● Exercise aim
Only the lines from the one with "[00:00:07.00]" through the last line of the material below belong in the answer, copied exactly and without pictures.

● Task inputs
*** Begin section ***
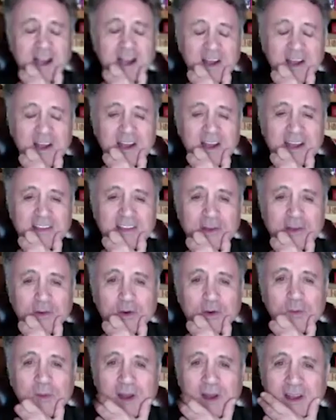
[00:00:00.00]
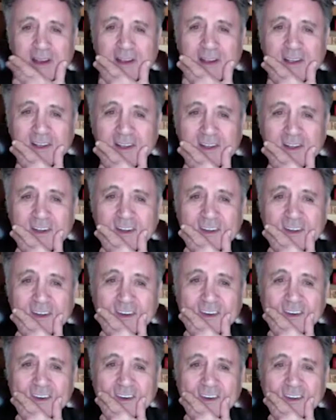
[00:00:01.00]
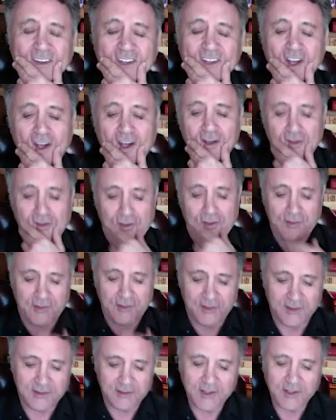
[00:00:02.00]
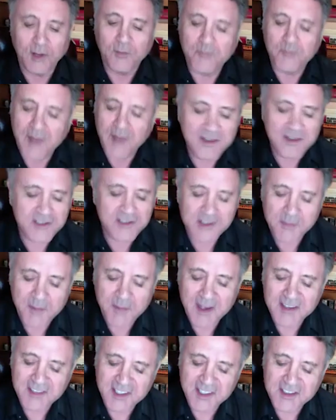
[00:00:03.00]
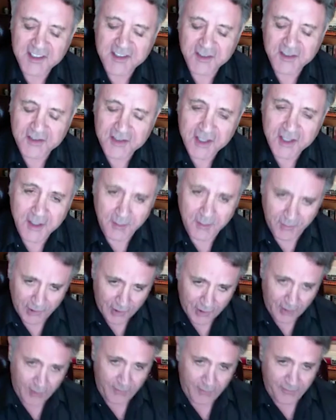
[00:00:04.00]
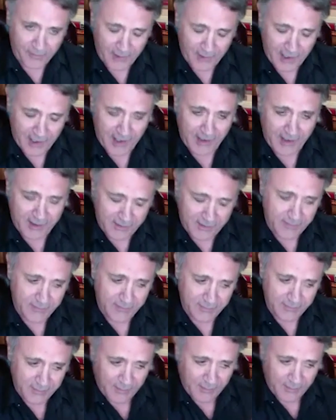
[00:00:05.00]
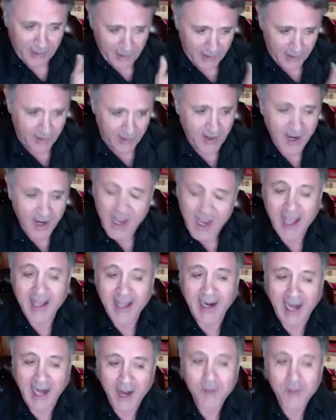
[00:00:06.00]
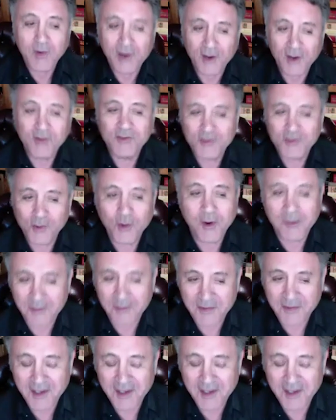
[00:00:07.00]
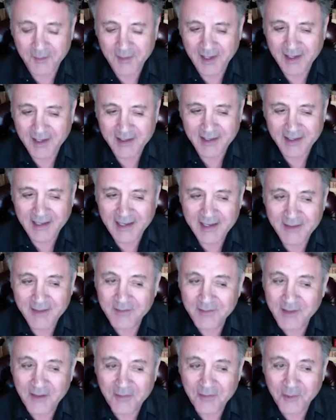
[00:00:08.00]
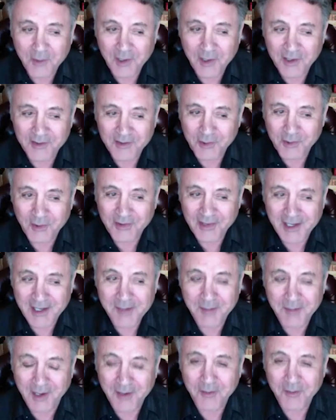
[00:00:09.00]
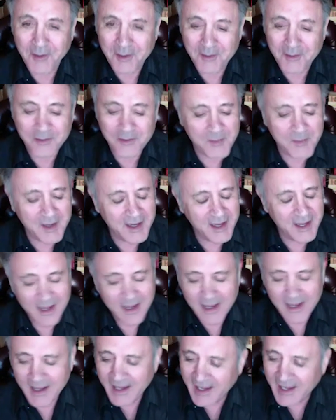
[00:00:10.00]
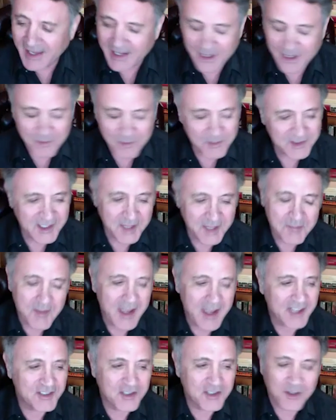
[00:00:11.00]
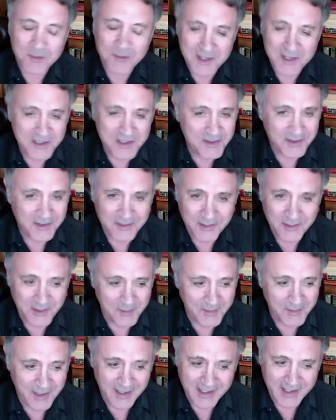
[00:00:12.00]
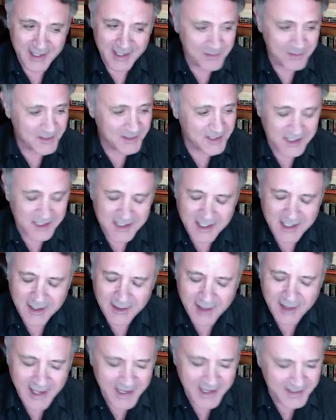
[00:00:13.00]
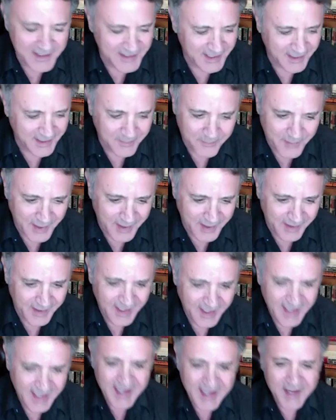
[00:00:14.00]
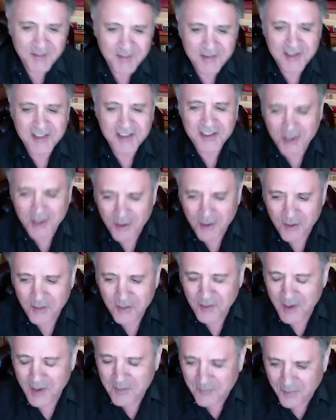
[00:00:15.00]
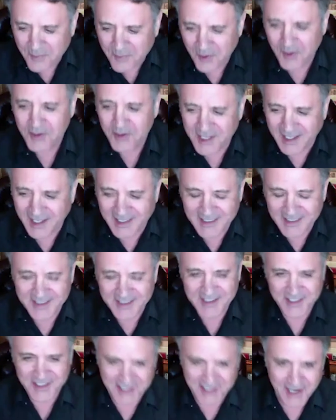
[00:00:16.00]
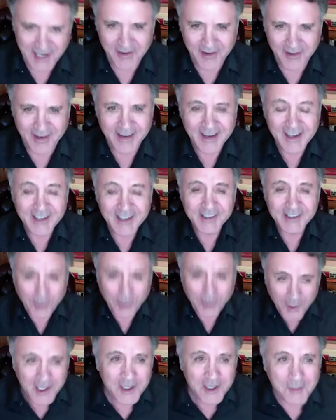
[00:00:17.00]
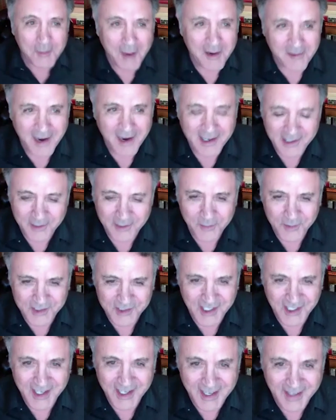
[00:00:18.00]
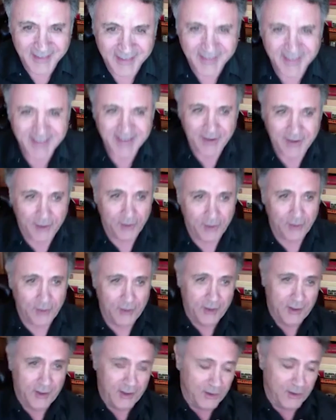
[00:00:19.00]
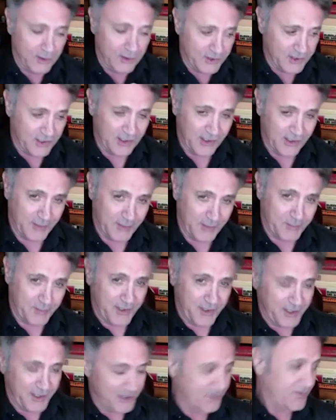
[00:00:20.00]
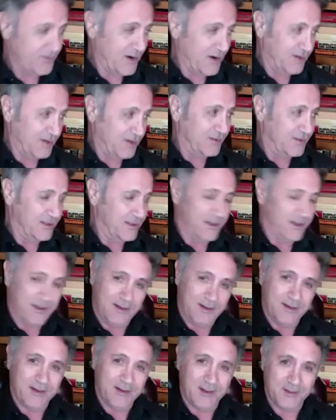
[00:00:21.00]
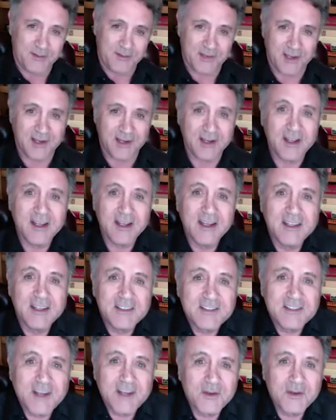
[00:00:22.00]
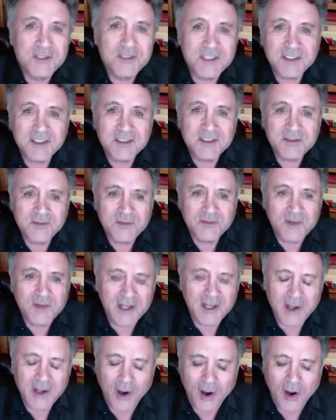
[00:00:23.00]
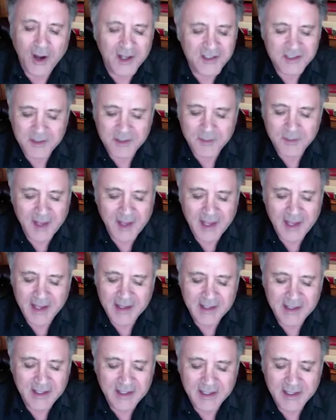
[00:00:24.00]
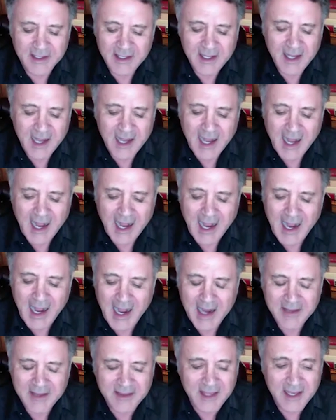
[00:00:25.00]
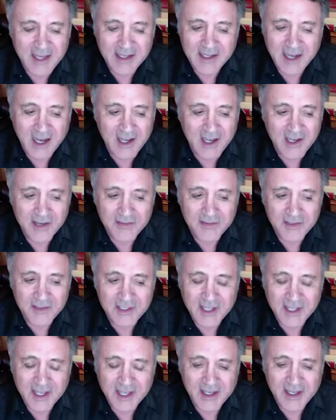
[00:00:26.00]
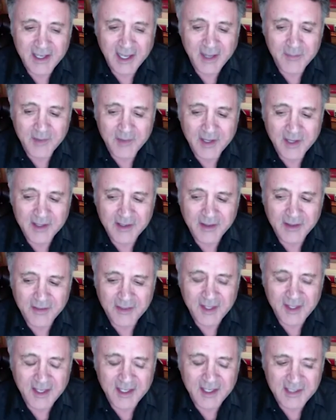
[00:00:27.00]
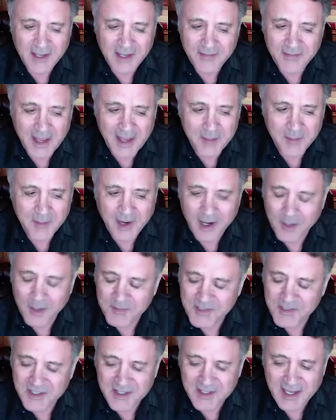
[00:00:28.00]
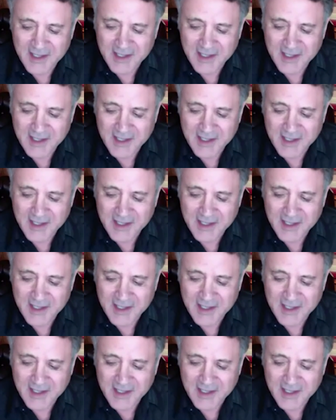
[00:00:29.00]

their studio in Santa Monica. Yeah, no, Ben's the best. I still see him. You know, Frank, we're here, and I went on tour with him. He never went on tour with anybody. He went with me, and it was like magical mystery tour man he was just classic ben he was so imposing and scary no wonder my record was a hit yeah, listen you have played this record see you know what i'm saying so it was just really awesome. And uh, I thank God every day. I mean, the thing is, I've had my ups and downs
*** End section ***
● Output
[00:00:07.00]
[00:00:08.00]
[00:00:09.00]
[00:00:10.00]
[00:00:11.00]
[00:00:12.00]
[00:00:13.00]
[00:00:14.00]
[00:00:15.00]
[00:00:16.00]
[00:00:17.00]
[00:00:18.00]
[00:00:19.00]
[00:00:20.00]
[00:00:21.00]
[00:00:22.00]
[00:00:23.00]
[00:00:24.00]
[00:00:25.00]
[00:00:26.00]
[00:00:27.00]
[00:00:28.00]
[00:00:29.00]

their studio in Santa Monica. Yeah, no, Ben's the best. I still see him. You know, Frank, we're here, and I went on tour with him. He never went on tour with anybody. He went with me, and it was like magical mystery tour man he was just classic ben he was so imposing and scary no wonder my record was a hit yeah, listen you have played this record see you know what i'm saying so it was just really awesome. And uh, I thank God every day. I mean, the thing is, I've had my ups and downs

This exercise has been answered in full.